Publications by Marco Linhares Couto

2015

Automatic Distinction of Fernando Pessoas' Heteronyms

Authors
Teixeira, JF; Couto, M;

Publication
PROGRESS IN ARTIFICIAL INTELLIGENCE

Abstract
Text Mining has opened a vast array of possibilities concerning automatic information retrieval from large amounts of text documents. A variety of themes and types of documents can be easily analyzed. More complex features such as those used in Forensic Linguistics can gather deeper understanding from the documents, making possible performing difficult tasks such as author identification. In this work we explore the capabilities of simpler Text Mining approaches to author identification of unstructured documents, in particular the ability to distinguish poetic works from two of Fernando Pessoas' heteronyms: 'Alvaro de Campos and Ricardo Reis. Several processing options were tested and accuracies of 97% were reached, which encourage further developments.

2015

GreenDroid: A Tool for Analysing Power Consumption in the Android Ecosystem

Authors
Couto, M; Cunha, J; Fernandes, JP; Pereira, R; Saraiva, J;

Publication
2015 IEEE 13th International Scientific Conference on Informatics

Abstract
This paper presents GreenDroid, a tool for monitoring and analyzing power consumption for the Android ecosystem. This tool instruments the source code of a giving Android application and is able to estimate the power consumed when running it. Moreover, it uses advanced classification algorithms to detect abnormal power consumption and to relate them to fragments in the source code. A set of graphical results are produced that help software developers to identify abnormal power consumption in their source code.

2017

Products go Green: Worst-Case Energy Consumption in Software Product Lines

Authors
Couto, M; Borba, P; Cunha, J; Fernandes, JP; Pereira, R; Saraiva, J;

Publication
21ST INTERNATIONAL SYSTEMS & SOFTWARE PRODUCT LINE CONFERENCE (SPLC 2017), VOL 1

Abstract
The optimization of software to be (more) energy efficient is becoming a major concern for the software industry. Although several techniques have been presented to measure energy consumption for software, none has addressed software product lines (SPLs). Thus, to measure energy consumption of a SPL, the products must be generated and measured individually, which is too costly. In this paper, we present a technique and a prototype tool to statically estimate the worst case energy consumption for SPL. The goal is to provide developers with techniques and tools to reason about the energy consumption of all products in a SPL, without having to produce, run and measure the energy in all of them. Our technique combines static program analysis techniques and worst case execution time prediction with energy consumption analysis.
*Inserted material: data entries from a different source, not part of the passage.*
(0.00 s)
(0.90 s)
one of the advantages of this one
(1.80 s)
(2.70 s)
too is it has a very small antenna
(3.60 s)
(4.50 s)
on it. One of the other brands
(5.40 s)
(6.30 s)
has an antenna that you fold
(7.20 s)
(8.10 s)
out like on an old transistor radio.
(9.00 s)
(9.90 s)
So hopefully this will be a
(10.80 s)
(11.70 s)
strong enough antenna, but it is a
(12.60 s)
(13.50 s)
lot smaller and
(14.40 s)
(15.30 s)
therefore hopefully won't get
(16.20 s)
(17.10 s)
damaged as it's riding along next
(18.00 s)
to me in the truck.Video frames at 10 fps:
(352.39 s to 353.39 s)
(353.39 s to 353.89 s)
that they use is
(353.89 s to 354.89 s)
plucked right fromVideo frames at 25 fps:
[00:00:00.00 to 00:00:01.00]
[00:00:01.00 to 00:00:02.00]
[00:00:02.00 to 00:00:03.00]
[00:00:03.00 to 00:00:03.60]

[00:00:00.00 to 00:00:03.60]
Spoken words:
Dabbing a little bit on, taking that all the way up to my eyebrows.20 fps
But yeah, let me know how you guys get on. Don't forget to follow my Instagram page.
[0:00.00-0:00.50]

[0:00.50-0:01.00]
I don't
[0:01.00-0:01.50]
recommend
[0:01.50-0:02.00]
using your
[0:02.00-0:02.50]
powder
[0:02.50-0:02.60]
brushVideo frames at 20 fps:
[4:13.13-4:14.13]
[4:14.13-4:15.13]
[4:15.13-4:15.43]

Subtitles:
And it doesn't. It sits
This technique analyzes all products in a feature-sensitive manner, that is, a feature used in several products is analyzed only once, while the energy consumption is estimated once per product. We implemented our technique in a tool called Serapis. We did a preliminary evaluation using a product line for image processing implemented in C. Our experiments considered 7 products from such line and our initial results show that the tool was able to estimate the worst-case energy consumption with a mean error percentage of 9.4% and standard deviation of 6.2% when compared with the energy measured when running the products.

2014

Detecting Anomalous Energy Consumption in Android Applications

Authors
Couto, M; Carcao, T; Cunha, J; Fernandes, JP; Saraiva, J;

Publication
PROGRAMMING LANGUAGES, SBLP 2014

Abstract
The use of powerful mobile devices, like smartphones, tablets and laptops, is changing the way programmers develop software. While in the past the primary goal to optimize software was the run time optimization, nowadays there is a growing awareness of the need to reduce energy consumption. This paper presents a technique and a tool to detect anomalous energy consumption in Android applications, and to relate it directly with the source code of the application. We propose a dynamically calibrated model for energy consumption for the Android ecosystem that supports different devices. The model is used as an API to monitor the application execution: first, we instrument the application source code so that we can relate energy consumption to the application source code; second, we use a statistical approach, based on fault-localization techniques, to localize abnormal energy consumption in the source code.

2017

Energy Efficiency across Programming Languages

Authors
Pereira, R; Couto, M; Ribeiro, F; Rua, R; Cunha, J; Fernandes, JP; Saraiva, J;

Publication
SLE'17: PROCEEDINGS OF THE 10TH ACM SIGPLAN INTERNATIONAL CONFERENCE ON SOFTWARE LANGUAGE ENGINEERING

Abstract
This paper presents a study of the runtime, memory usage and energy consumption of twenty seven well-known software languages. We monitor the performance of such languages using ten different programming problems, expressed in each of the languages. Our results show interesting findings, such as, slower/faster languages consuming less/more energy, and how memory usage influences energy consumption. We show how to use our results to provide software engineers support to decide which language to use when energy efficiency is a concern.

2016

The influence of the Java collection framework on overall energy consumption

Authors
Pereira, R; Couto, M; Saraiva, J; Cunha, J; Fernandes, JP;

Publication
Proceedings of the 5th International Workshop on Green and Sustainable Software, GREENS@ICSE 2016, Austin, Texas, USA, May 16, 2016

Abstract
This paper presents a detailed study of the energy consumption of the different Java Collection Framework (JFC) implementations. For each method of an implementation in this framework, we present its energy consumption when handling different amounts of data. Knowing the greenest methods for each implementation, we present an energy optimization approach for Java programs: based on calls to JFC methods in the source code of a program, we select the greenest implementation. Finally, we present preliminary results of optimizing a set of Java programs where we obtained 6.2% energy savings. © 2016 ACM.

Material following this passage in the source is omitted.